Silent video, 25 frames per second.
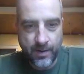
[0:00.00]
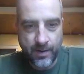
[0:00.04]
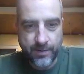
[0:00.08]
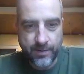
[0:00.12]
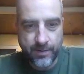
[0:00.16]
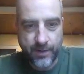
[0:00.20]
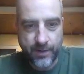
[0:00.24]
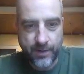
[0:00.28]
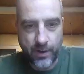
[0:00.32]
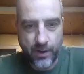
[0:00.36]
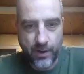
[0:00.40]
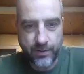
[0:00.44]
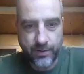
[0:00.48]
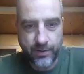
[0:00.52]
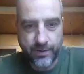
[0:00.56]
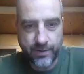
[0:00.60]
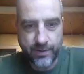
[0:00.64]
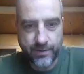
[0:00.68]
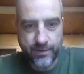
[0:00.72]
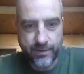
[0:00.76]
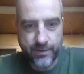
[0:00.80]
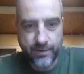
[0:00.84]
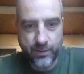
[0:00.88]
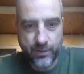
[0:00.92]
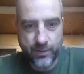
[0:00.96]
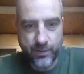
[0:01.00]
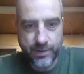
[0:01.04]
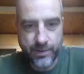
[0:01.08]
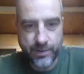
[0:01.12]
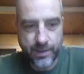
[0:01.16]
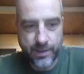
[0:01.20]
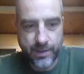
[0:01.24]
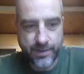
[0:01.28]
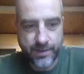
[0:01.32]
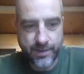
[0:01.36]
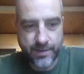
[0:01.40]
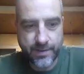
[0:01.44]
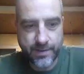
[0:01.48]
So the
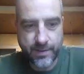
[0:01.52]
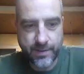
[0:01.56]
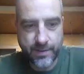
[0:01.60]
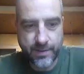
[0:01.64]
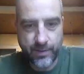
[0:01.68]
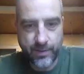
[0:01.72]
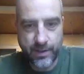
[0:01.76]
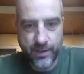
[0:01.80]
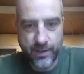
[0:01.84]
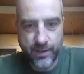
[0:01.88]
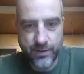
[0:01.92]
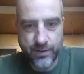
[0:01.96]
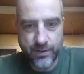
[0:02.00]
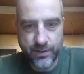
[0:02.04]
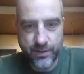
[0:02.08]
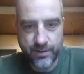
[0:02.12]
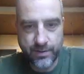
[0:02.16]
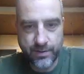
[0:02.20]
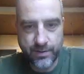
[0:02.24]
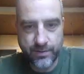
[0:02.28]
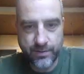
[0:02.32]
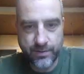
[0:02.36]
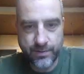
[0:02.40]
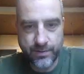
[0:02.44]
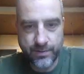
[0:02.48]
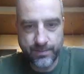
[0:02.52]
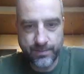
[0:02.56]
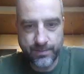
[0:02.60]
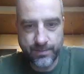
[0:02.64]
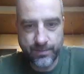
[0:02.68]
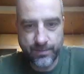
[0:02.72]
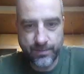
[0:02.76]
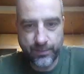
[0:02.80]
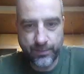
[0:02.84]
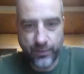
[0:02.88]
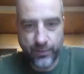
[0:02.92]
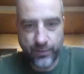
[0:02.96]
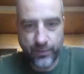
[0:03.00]
results of simulations
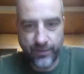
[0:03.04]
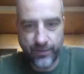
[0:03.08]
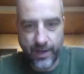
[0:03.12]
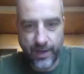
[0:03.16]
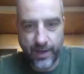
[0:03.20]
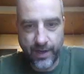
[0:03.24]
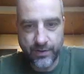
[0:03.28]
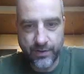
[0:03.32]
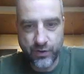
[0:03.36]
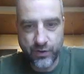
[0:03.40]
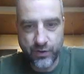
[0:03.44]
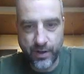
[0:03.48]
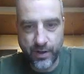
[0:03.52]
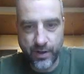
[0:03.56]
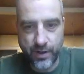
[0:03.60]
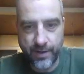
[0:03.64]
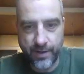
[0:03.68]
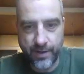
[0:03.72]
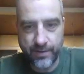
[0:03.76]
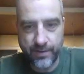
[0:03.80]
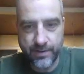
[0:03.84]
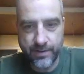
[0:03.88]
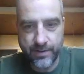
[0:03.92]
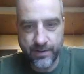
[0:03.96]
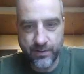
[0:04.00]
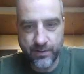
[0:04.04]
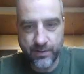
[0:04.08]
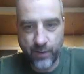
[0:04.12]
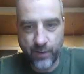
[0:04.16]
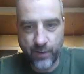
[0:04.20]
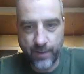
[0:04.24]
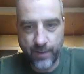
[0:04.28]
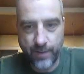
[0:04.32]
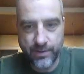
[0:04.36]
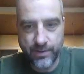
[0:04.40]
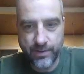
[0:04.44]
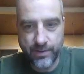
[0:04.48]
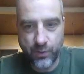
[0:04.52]
provide strong evidence that
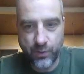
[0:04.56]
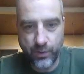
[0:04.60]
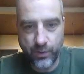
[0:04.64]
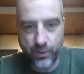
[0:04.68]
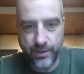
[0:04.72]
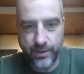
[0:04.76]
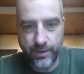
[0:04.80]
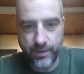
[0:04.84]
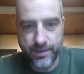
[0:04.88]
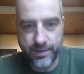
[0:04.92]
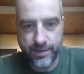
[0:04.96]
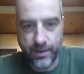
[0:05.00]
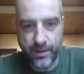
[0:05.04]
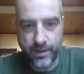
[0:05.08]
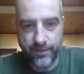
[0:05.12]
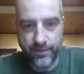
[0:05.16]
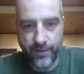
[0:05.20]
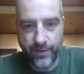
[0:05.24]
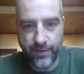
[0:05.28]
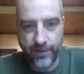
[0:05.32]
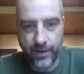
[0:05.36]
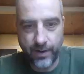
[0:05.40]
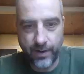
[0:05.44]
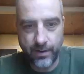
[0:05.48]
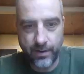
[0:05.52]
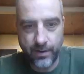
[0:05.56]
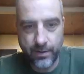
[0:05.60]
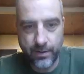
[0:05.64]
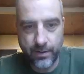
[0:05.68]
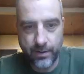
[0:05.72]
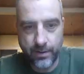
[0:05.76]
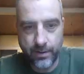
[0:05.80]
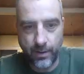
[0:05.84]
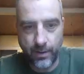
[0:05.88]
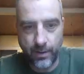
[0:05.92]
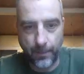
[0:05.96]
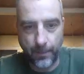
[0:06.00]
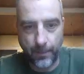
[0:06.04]
Robin's coin is unfair?
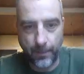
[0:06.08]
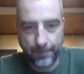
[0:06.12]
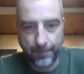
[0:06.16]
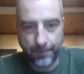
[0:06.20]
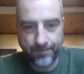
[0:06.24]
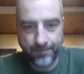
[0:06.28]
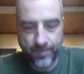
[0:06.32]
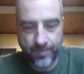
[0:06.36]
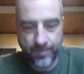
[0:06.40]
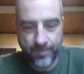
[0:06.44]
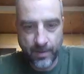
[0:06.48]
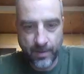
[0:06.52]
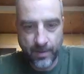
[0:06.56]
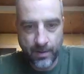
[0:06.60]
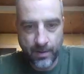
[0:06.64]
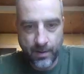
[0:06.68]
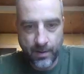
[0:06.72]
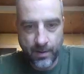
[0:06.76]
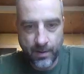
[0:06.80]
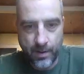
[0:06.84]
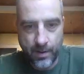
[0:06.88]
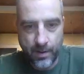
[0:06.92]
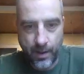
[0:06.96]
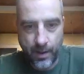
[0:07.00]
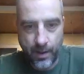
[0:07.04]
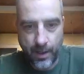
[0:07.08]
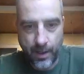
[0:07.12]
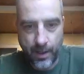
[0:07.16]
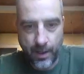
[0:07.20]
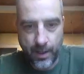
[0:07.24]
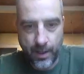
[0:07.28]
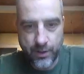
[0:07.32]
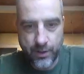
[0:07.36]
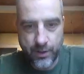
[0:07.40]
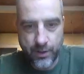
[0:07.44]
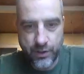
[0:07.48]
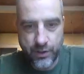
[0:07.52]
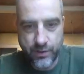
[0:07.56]
No.
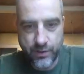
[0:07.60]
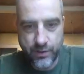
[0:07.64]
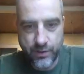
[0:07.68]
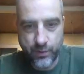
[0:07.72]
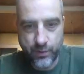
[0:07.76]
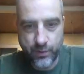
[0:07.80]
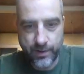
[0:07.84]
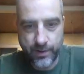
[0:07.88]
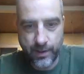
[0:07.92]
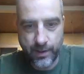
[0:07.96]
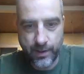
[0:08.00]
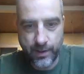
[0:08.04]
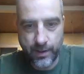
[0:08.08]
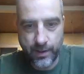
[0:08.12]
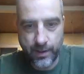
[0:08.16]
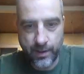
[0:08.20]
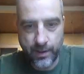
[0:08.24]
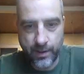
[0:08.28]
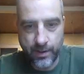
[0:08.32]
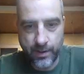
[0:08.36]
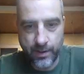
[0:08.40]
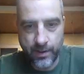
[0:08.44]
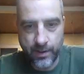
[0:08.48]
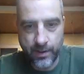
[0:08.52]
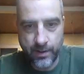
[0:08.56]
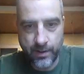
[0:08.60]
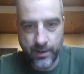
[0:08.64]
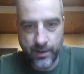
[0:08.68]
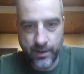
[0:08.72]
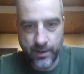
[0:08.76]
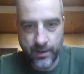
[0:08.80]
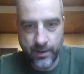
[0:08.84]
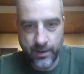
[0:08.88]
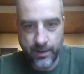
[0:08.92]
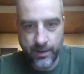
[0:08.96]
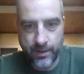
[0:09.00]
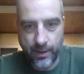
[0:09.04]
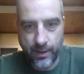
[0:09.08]
She's
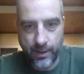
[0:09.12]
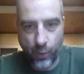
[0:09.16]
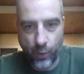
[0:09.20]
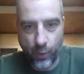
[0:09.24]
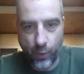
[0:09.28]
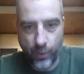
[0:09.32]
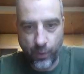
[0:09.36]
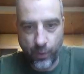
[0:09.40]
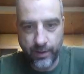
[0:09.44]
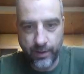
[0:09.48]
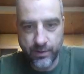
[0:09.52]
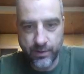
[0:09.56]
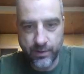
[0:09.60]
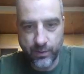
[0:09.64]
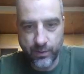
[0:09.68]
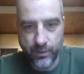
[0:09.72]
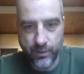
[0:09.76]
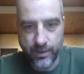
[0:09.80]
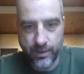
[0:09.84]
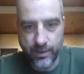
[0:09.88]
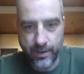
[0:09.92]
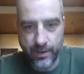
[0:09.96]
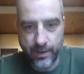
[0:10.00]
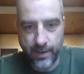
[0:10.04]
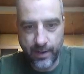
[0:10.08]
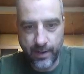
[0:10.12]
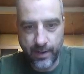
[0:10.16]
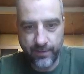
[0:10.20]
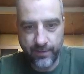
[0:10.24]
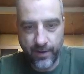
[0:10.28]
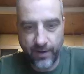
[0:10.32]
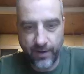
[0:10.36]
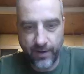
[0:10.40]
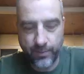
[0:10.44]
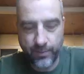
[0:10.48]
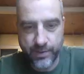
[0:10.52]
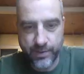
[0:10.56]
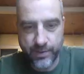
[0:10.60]
within, that coin is within
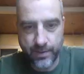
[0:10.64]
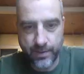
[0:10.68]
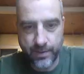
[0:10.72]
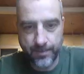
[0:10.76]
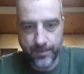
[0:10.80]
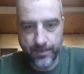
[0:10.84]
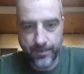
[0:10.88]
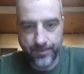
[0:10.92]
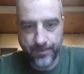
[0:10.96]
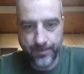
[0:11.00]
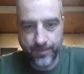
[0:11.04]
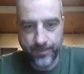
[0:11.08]
95%.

★ ★ ★

- [Required work]
Copy all records exactly, no images.

- [Answer space]
Silent video, 25 frames per second.
[0:00.00]
[0:00.04]
[0:00.08]
[0:00.12]
[0:00.16]
[0:00.20]
[0:00.24]
[0:00.28]
[0:00.32]
[0:00.36]
[0:00.40]
[0:00.44]
[0:00.48]
[0:00.52]
[0:00.56]
[0:00.60]
[0:00.64]
[0:00.68]
[0:00.72]
[0:00.76]
[0:00.80]
[0:00.84]
[0:00.88]
[0:00.92]
[0:00.96]
[0:01.00]
[0:01.04]
[0:01.08]
[0:01.12]
[0:01.16]
[0:01.20]
[0:01.24]
[0:01.28]
[0:01.32]
[0:01.36]
[0:01.40]
[0:01.44]
[0:01.48]
So the
[0:01.52]
[0:01.56]
[0:01.60]
[0:01.64]
[0:01.68]
[0:01.72]
[0:01.76]
[0:01.80]
[0:01.84]
[0:01.88]
[0:01.92]
[0:01.96]
[0:02.00]
[0:02.04]
[0:02.08]
[0:02.12]
[0:02.16]
[0:02.20]
[0:02.24]
[0:02.28]
[0:02.32]
[0:02.36]
[0:02.40]
[0:02.44]
[0:02.48]
[0:02.52]
[0:02.56]
[0:02.60]
[0:02.64]
[0:02.68]
[0:02.72]
[0:02.76]
[0:02.80]
[0:02.84]
[0:02.88]
[0:02.92]
[0:02.96]
[0:03.00]
results of simulations
[0:03.04]
[0:03.08]
[0:03.12]
[0:03.16]
[0:03.20]
[0:03.24]
[0:03.28]
[0:03.32]
[0:03.36]
[0:03.40]
[0:03.44]
[0:03.48]
[0:03.52]
[0:03.56]
[0:03.60]
[0:03.64]
[0:03.68]
[0:03.72]
[0:03.76]
[0:03.80]
[0:03.84]
[0:03.88]
[0:03.92]
[0:03.96]
[0:04.00]
[0:04.04]
[0:04.08]
[0:04.12]
[0:04.16]
[0:04.20]
[0:04.24]
[0:04.28]
[0:04.32]
[0:04.36]
[0:04.40]
[0:04.44]
[0:04.48]
[0:04.52]
provide strong evidence that
[0:04.56]
[0:04.60]
[0:04.64]
[0:04.68]
[0:04.72]
[0:04.76]
[0:04.80]
[0:04.84]
[0:04.88]
[0:04.92]
[0:04.96]
[0:05.00]
[0:05.04]
[0:05.08]
[0:05.12]
[0:05.16]
[0:05.20]
[0:05.24]
[0:05.28]
[0:05.32]
[0:05.36]
[0:05.40]
[0:05.44]
[0:05.48]
[0:05.52]
[0:05.56]
[0:05.60]
[0:05.64]
[0:05.68]
[0:05.72]
[0:05.76]
[0:05.80]
[0:05.84]
[0:05.88]
[0:05.92]
[0:05.96]
[0:06.00]
[0:06.04]
Robin's coin is unfair?
[0:06.08]
[0:06.12]
[0:06.16]
[0:06.20]
[0:06.24]
[0:06.28]
[0:06.32]
[0:06.36]
[0:06.40]
[0:06.44]
[0:06.48]
[0:06.52]
[0:06.56]
[0:06.60]
[0:06.64]
[0:06.68]
[0:06.72]
[0:06.76]
[0:06.80]
[0:06.84]
[0:06.88]
[0:06.92]
[0:06.96]
[0:07.00]
[0:07.04]
[0:07.08]
[0:07.12]
[0:07.16]
[0:07.20]
[0:07.24]
[0:07.28]
[0:07.32]
[0:07.36]
[0:07.40]
[0:07.44]
[0:07.48]
[0:07.52]
[0:07.56]
No.
[0:07.60]
[0:07.64]
[0:07.68]
[0:07.72]
[0:07.76]
[0:07.80]
[0:07.84]
[0:07.88]
[0:07.92]
[0:07.96]
[0:08.00]
[0:08.04]
[0:08.08]
[0:08.12]
[0:08.16]
[0:08.20]
[0:08.24]
[0:08.28]
[0:08.32]
[0:08.36]
[0:08.40]
[0:08.44]
[0:08.48]
[0:08.52]
[0:08.56]
[0:08.60]
[0:08.64]
[0:08.68]
[0:08.72]
[0:08.76]
[0:08.80]
[0:08.84]
[0:08.88]
[0:08.92]
[0:08.96]
[0:09.00]
[0:09.04]
[0:09.08]
She's
[0:09.12]
[0:09.16]
[0:09.20]
[0:09.24]
[0:09.28]
[0:09.32]
[0:09.36]
[0:09.40]
[0:09.44]
[0:09.48]
[0:09.52]
[0:09.56]
[0:09.60]
[0:09.64]
[0:09.68]
[0:09.72]
[0:09.76]
[0:09.80]
[0:09.84]
[0:09.88]
[0:09.92]
[0:09.96]
[0:10.00]
[0:10.04]
[0:10.08]
[0:10.12]
[0:10.16]
[0:10.20]
[0:10.24]
[0:10.28]
[0:10.32]
[0:10.36]
[0:10.40]
[0:10.44]
[0:10.48]
[0:10.52]
[0:10.56]
[0:10.60]
within, that coin is within
[0:10.64]
[0:10.68]
[0:10.72]
[0:10.76]
[0:10.80]
[0:10.84]
[0:10.88]
[0:10.92]
[0:10.96]
[0:11.00]
[0:11.04]
[0:11.08]
95%.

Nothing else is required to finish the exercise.